● Work task
The answer should be a single number, the count of lines in this material that contain "transcript".

● Data shown
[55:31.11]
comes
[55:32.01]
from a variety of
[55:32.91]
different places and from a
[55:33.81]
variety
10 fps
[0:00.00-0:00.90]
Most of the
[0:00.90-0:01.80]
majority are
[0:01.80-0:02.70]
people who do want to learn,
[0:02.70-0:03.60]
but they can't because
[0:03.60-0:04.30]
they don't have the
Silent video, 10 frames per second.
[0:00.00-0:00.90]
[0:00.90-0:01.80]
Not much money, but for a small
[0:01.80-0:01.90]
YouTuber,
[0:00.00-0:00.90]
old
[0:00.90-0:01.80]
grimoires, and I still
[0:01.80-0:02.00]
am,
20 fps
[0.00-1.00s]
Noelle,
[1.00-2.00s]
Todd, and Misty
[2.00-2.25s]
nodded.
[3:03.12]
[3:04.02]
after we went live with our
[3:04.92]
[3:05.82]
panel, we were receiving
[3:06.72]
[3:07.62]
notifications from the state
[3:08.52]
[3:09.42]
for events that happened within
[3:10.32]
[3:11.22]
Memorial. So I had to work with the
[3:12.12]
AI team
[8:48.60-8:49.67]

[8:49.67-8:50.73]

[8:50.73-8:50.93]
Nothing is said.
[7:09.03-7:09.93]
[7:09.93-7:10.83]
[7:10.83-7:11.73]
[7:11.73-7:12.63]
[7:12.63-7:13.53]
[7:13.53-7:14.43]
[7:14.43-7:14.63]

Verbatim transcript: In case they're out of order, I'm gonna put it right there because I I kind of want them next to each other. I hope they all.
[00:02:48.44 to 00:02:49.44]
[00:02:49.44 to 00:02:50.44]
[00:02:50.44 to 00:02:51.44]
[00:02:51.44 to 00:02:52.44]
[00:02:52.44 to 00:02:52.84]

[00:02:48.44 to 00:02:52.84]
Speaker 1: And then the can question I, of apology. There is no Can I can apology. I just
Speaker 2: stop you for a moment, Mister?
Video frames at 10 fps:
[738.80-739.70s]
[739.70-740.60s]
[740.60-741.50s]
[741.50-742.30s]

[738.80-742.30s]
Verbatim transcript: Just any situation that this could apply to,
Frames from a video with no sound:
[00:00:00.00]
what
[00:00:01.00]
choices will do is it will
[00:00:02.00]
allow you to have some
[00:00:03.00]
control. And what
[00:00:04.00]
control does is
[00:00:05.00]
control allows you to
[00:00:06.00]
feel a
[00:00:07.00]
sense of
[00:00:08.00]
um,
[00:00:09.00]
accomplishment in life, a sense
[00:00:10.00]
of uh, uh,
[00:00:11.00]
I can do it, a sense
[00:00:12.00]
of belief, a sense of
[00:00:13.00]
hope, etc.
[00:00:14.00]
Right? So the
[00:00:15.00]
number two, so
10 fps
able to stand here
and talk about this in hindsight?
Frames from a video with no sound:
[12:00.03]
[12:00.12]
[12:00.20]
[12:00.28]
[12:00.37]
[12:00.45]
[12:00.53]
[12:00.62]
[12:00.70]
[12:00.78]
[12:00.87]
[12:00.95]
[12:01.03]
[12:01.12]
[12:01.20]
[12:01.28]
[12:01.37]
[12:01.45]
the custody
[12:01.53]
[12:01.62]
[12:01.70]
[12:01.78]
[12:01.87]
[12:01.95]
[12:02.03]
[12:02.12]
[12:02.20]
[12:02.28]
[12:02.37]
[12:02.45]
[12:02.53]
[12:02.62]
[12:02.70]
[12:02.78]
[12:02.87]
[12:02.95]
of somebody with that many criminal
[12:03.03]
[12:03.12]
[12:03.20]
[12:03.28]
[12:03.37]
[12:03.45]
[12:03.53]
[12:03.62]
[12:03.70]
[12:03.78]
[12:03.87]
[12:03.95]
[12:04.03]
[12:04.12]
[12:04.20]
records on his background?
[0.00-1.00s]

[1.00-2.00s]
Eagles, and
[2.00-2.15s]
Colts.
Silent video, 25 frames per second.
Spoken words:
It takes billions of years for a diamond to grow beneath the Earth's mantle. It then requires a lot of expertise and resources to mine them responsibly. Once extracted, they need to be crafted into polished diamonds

● Written solution
2